#### Stored data entries:

────────────────

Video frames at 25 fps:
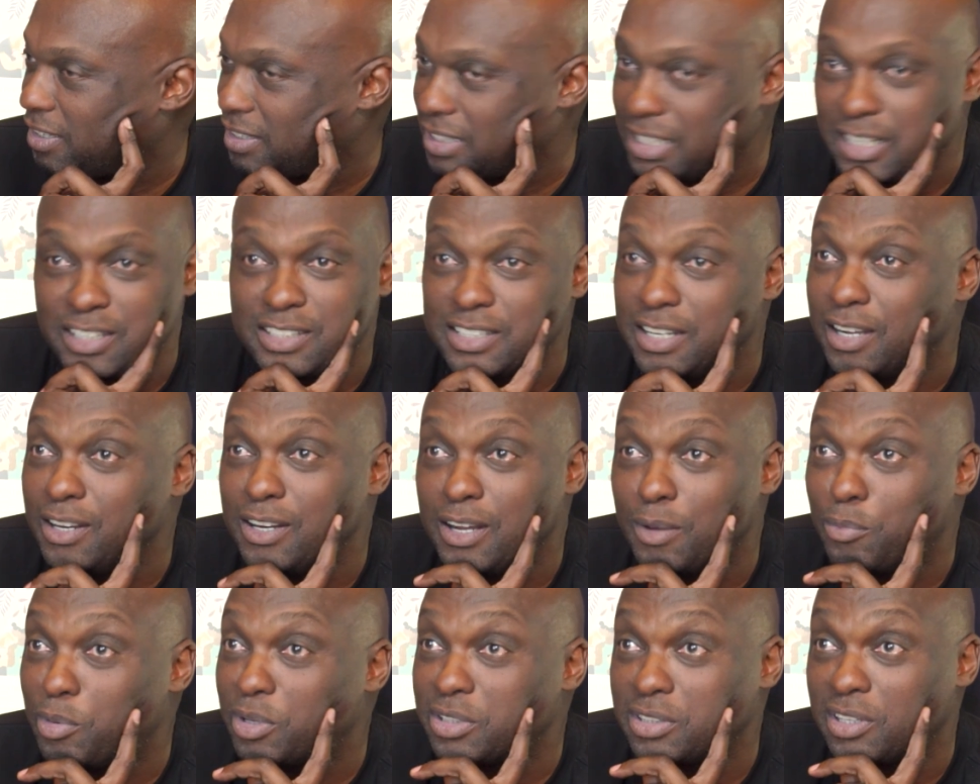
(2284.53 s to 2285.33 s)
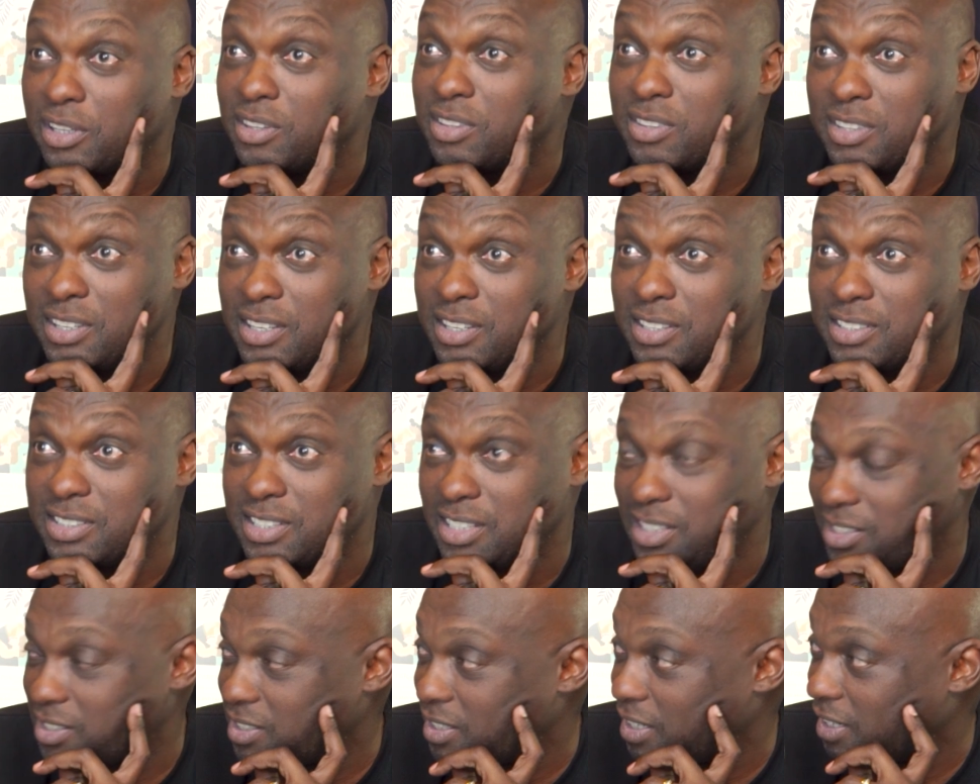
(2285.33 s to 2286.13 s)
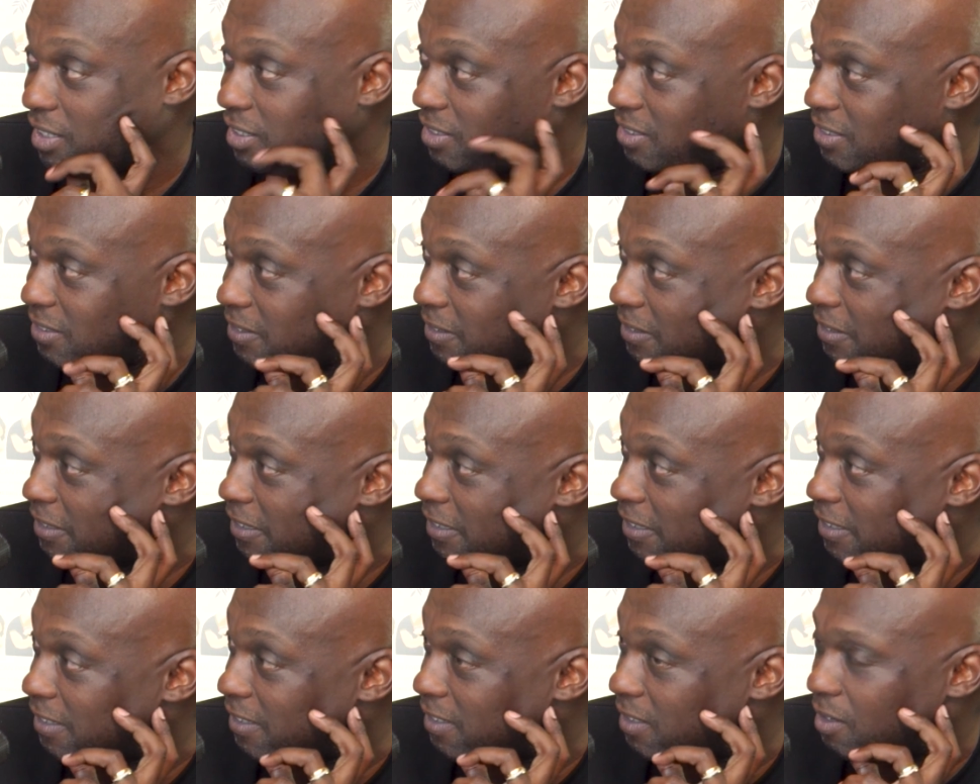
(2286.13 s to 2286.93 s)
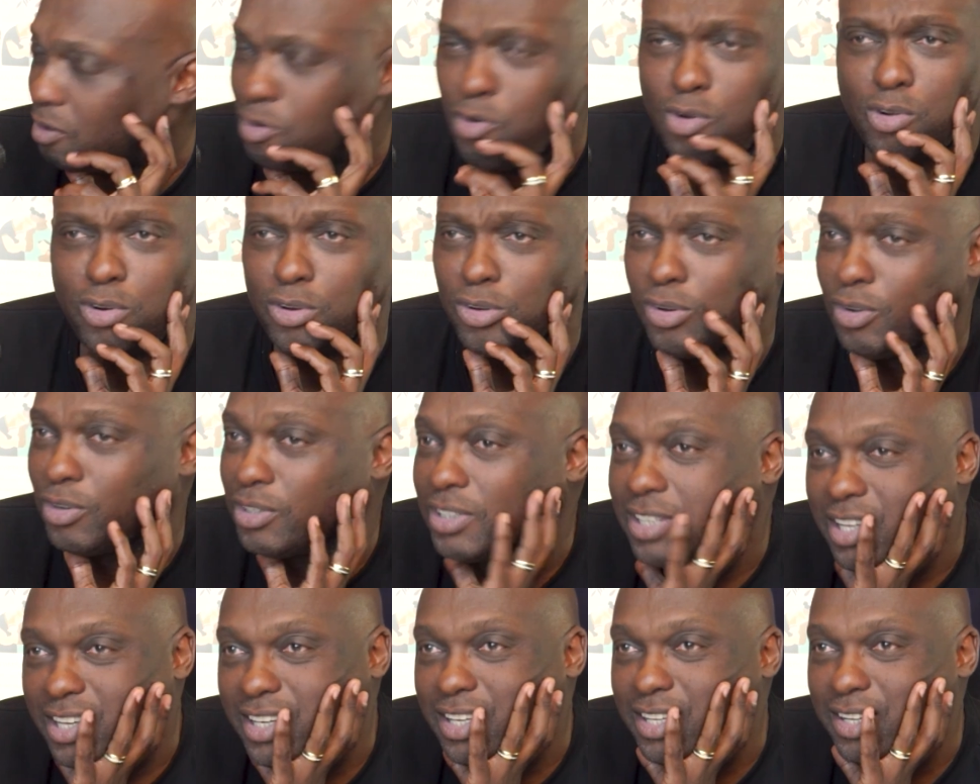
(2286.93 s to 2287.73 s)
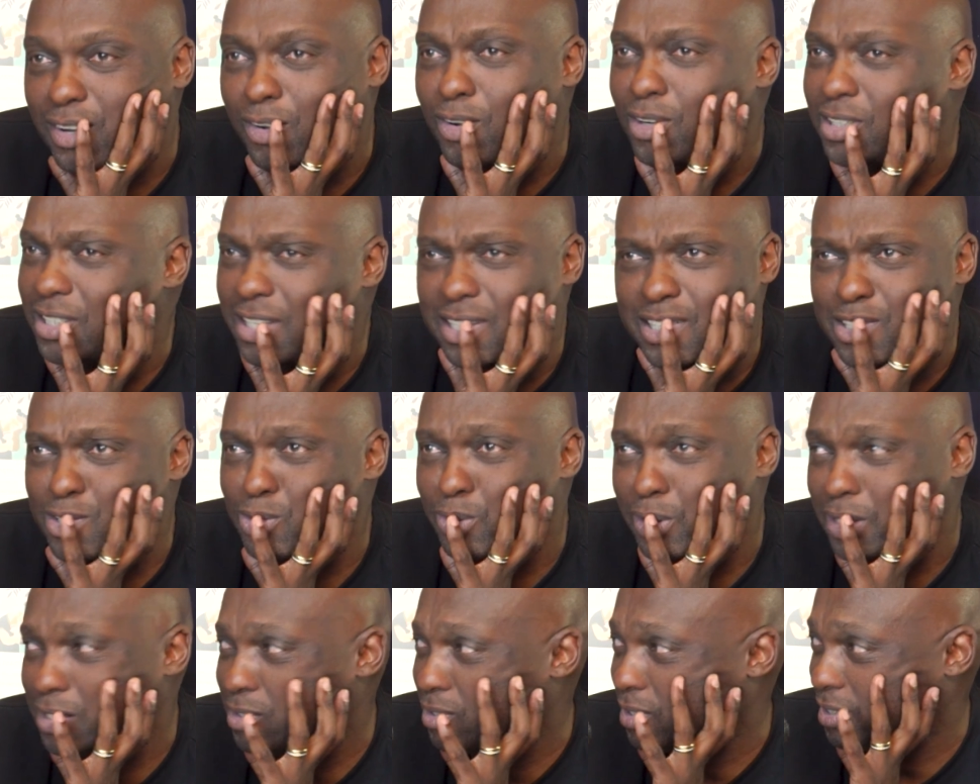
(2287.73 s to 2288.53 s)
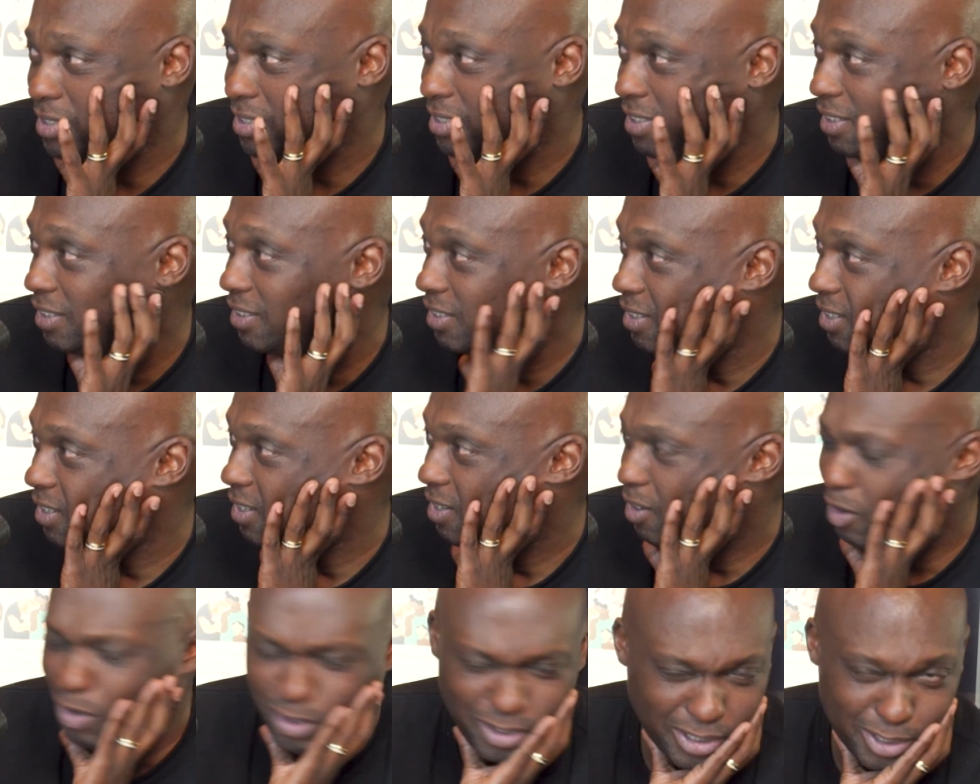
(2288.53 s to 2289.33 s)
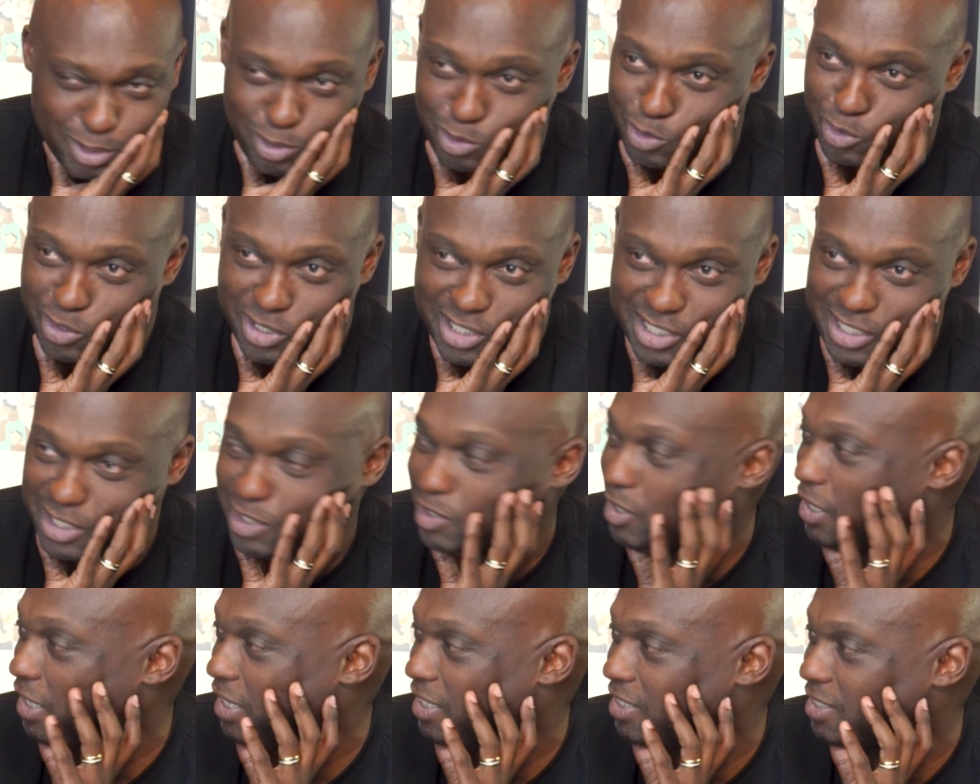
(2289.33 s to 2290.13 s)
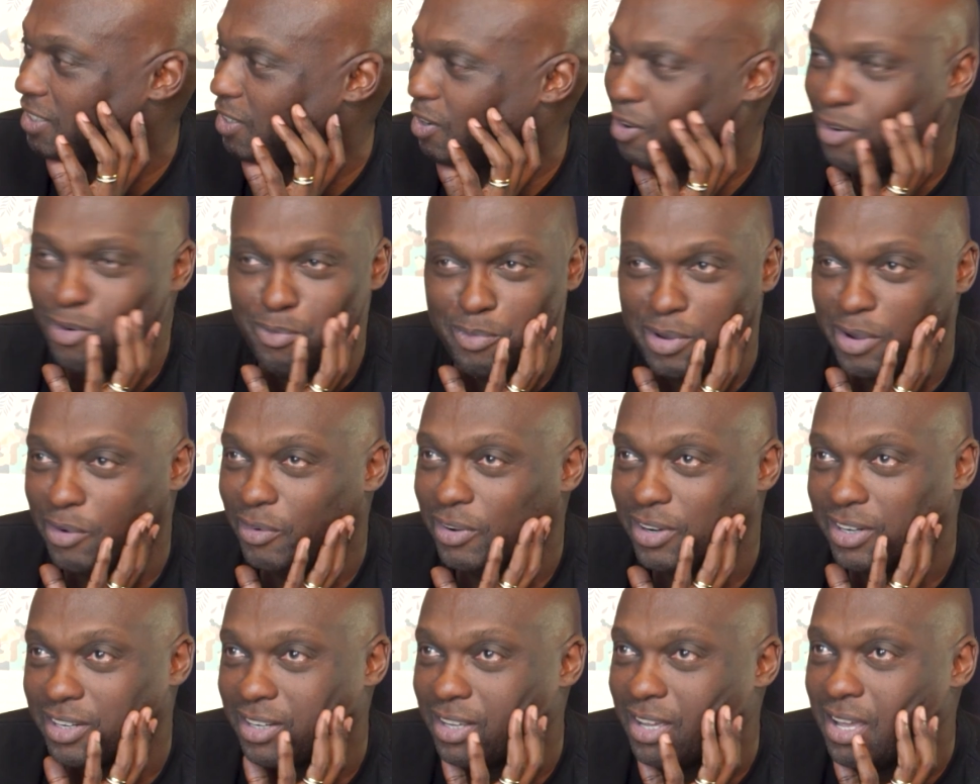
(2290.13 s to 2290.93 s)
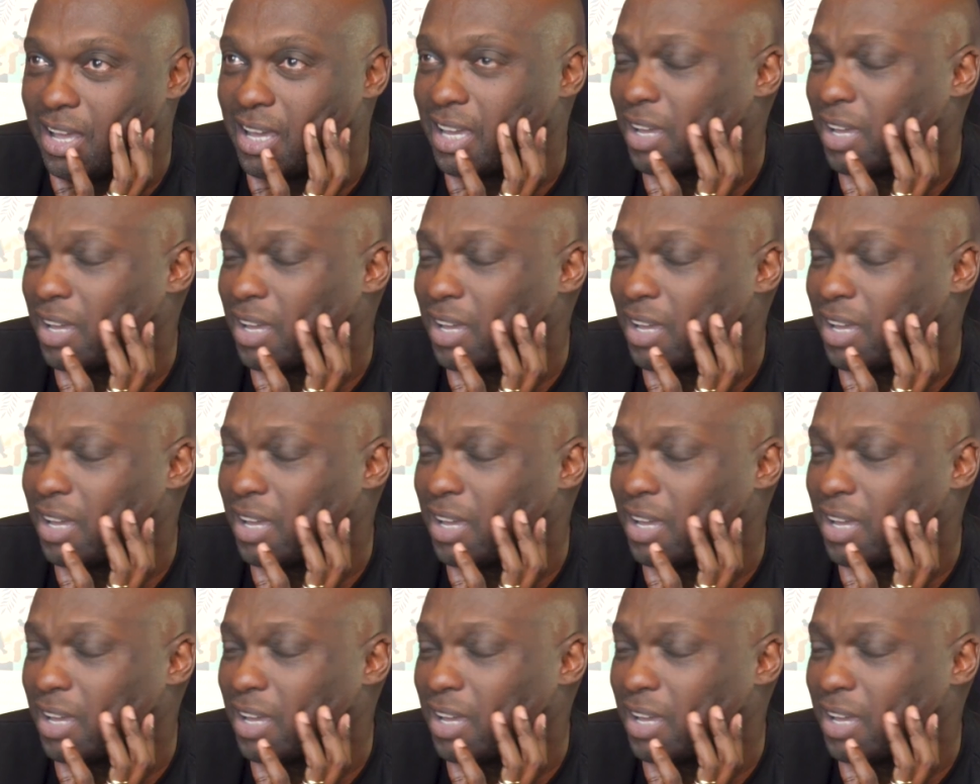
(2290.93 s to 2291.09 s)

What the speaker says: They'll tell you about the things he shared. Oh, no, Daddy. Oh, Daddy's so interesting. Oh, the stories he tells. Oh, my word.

────────────────

#### DIRECTIONS FOR THIS TASK:
With the pictures left out, give again exactly the lines from the one with "(2287.73 s to 2288.53 s)" through the end of the data, both included.

#### PROBLEM SOLUTION:
(2287.73 s to 2288.53 s)
(2288.53 s to 2289.33 s)
(2289.33 s to 2290.13 s)
(2290.13 s to 2290.93 s)
(2290.93 s to 2291.09 s)

What the speaker says: They'll tell you about the things he shared. Oh, no, Daddy. Oh, Daddy's so interesting. Oh, the stories he tells. Oh, my word.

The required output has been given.